▶ _Data_
§ §

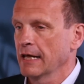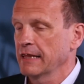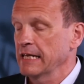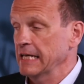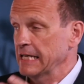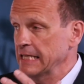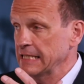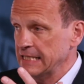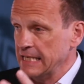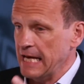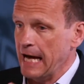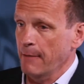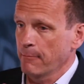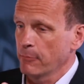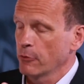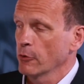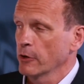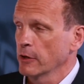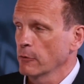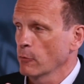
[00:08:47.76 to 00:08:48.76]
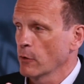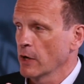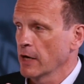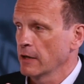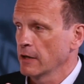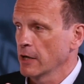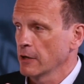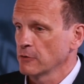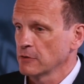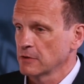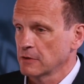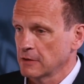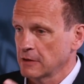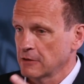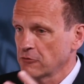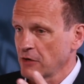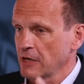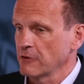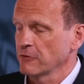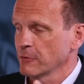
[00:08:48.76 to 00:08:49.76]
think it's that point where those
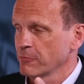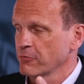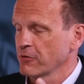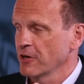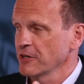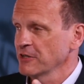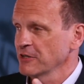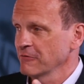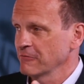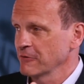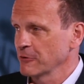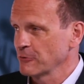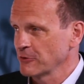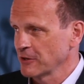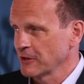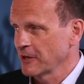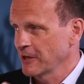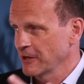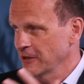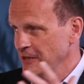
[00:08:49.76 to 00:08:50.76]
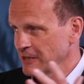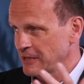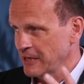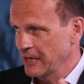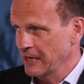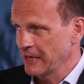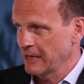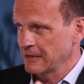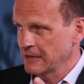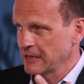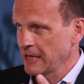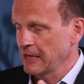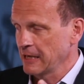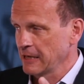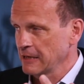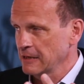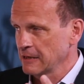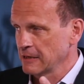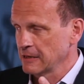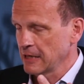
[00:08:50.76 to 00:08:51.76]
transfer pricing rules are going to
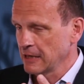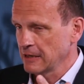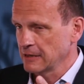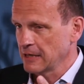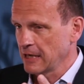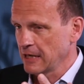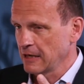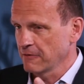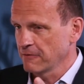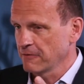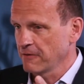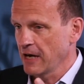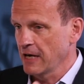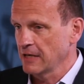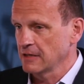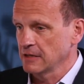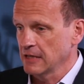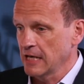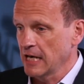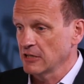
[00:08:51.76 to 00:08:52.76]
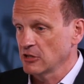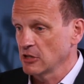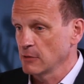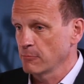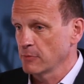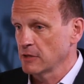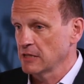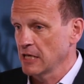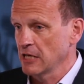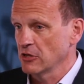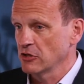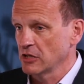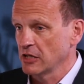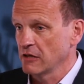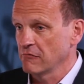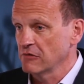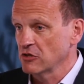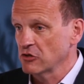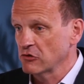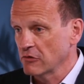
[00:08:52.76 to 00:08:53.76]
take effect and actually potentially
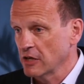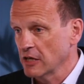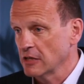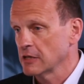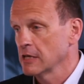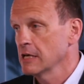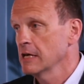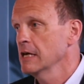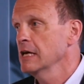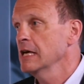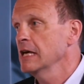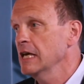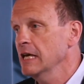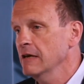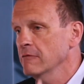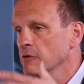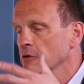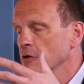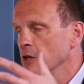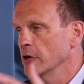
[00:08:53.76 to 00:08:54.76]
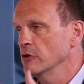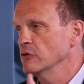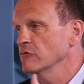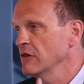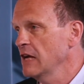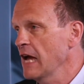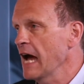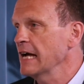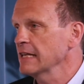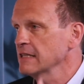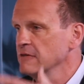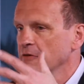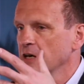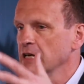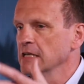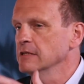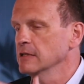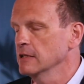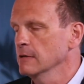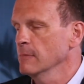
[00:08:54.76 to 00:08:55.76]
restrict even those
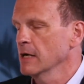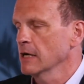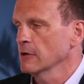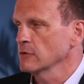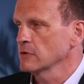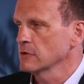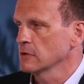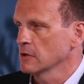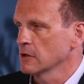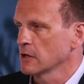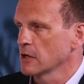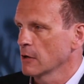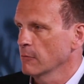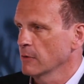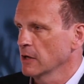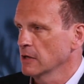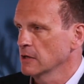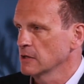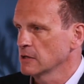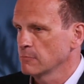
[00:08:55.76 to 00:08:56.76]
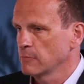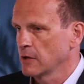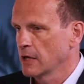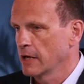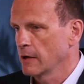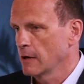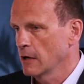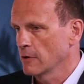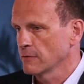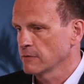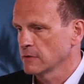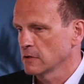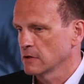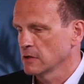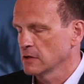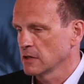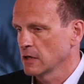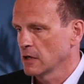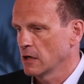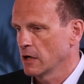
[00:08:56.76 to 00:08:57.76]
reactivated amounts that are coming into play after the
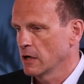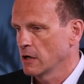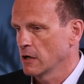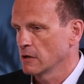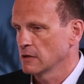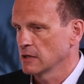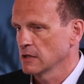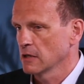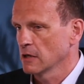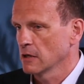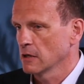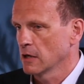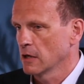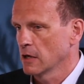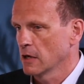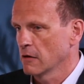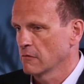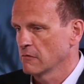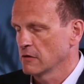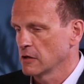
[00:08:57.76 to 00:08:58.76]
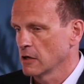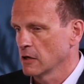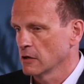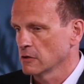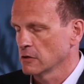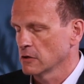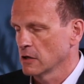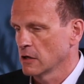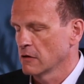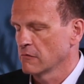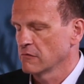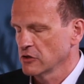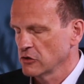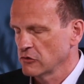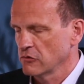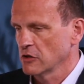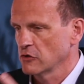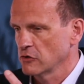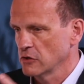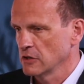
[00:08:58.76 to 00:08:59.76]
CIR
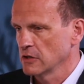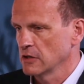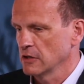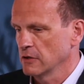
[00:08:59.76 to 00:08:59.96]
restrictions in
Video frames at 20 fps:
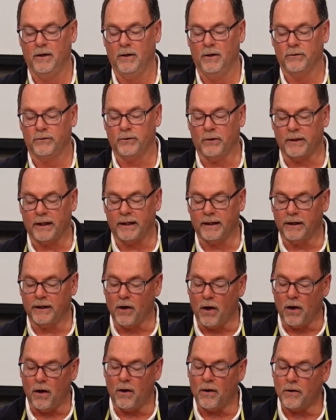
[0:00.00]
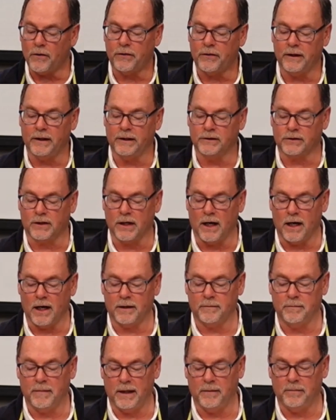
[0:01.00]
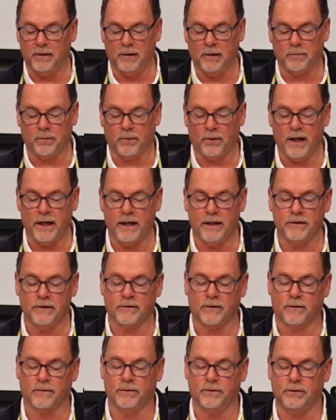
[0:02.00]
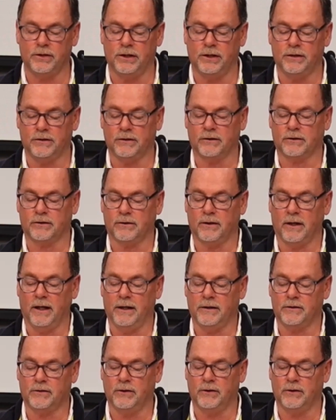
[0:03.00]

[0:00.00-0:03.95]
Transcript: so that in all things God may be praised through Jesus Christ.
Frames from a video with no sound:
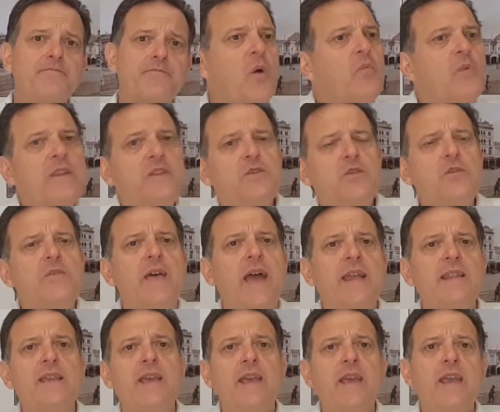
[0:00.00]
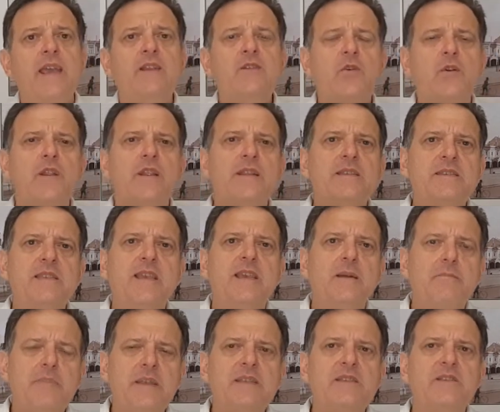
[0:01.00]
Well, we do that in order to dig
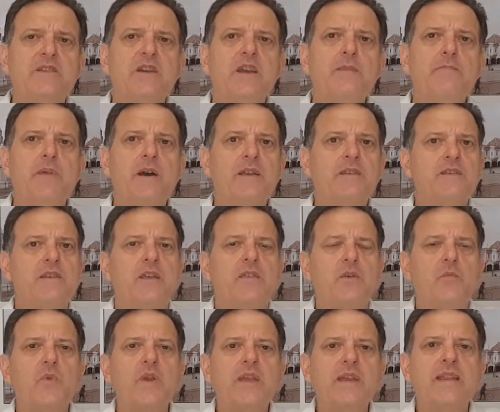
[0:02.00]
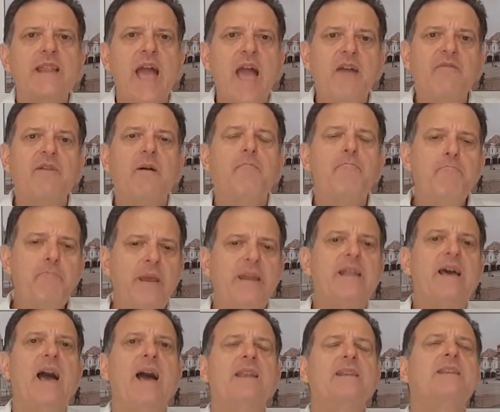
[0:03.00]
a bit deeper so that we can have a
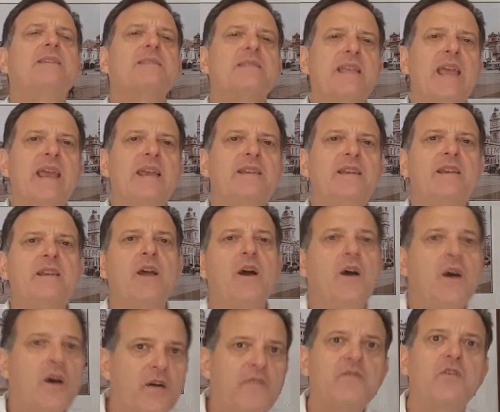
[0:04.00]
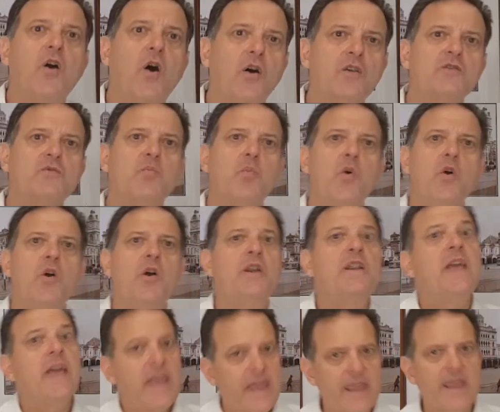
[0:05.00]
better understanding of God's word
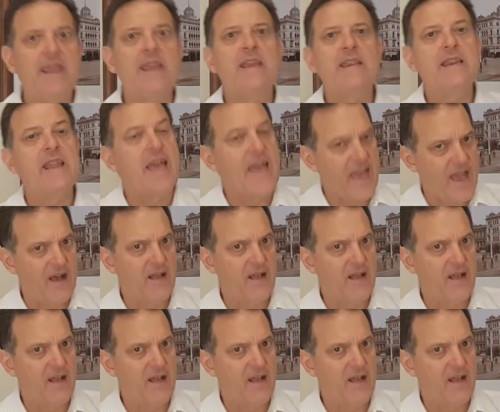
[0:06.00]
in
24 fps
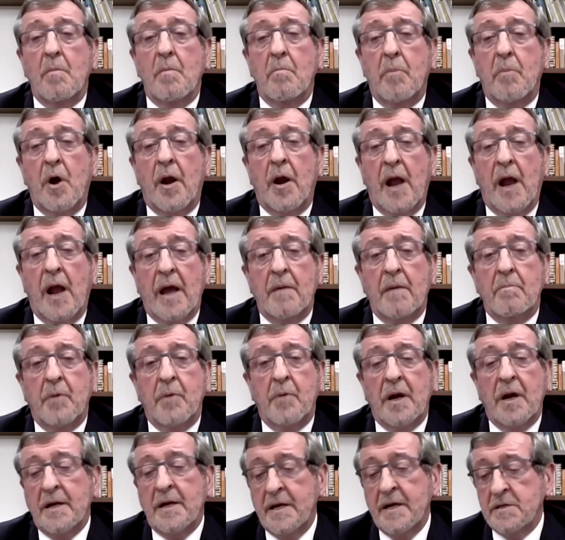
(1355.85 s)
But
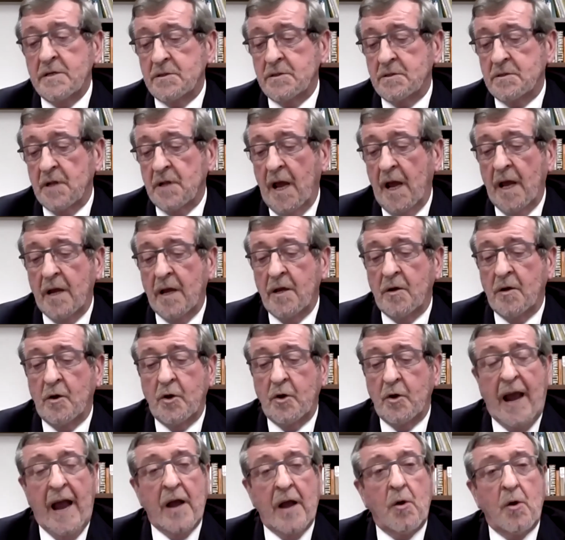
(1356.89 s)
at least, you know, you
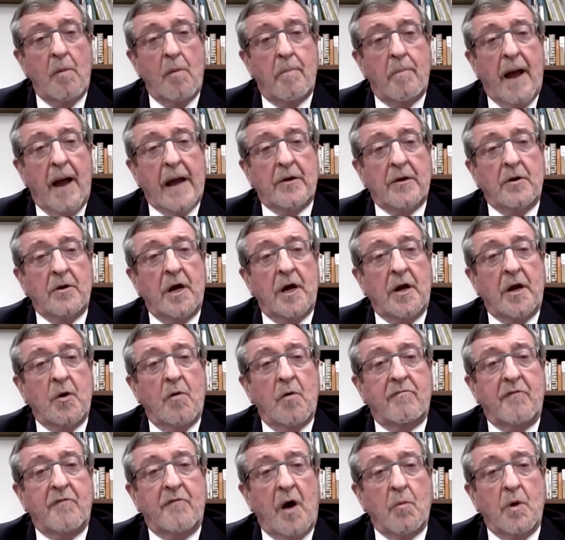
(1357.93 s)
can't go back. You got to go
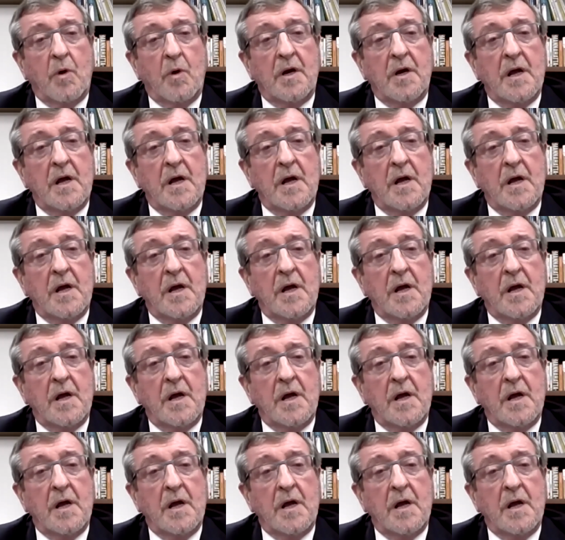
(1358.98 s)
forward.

§ §

▶ _Work order_
The line containing "[00:08:55.76 to 00:08:56.76]" marks where the copy ends; print every line before it from the start of the records, and that line too, but no pictures.

▶ _Answer box_
[00:08:47.76 to 00:08:48.76]
[00:08:48.76 to 00:08:49.76]
think it's that point where those
[00:08:49.76 to 00:08:50.76]
[00:08:50.76 to 00:08:51.76]
transfer pricing rules are going to
[00:08:51.76 to 00:08:52.76]
[00:08:52.76 to 00:08:53.76]
take effect and actually potentially
[00:08:53.76 to 00:08:54.76]
[00:08:54.76 to 00:08:55.76]
restrict even those
[00:08:55.76 to 00:08:56.76]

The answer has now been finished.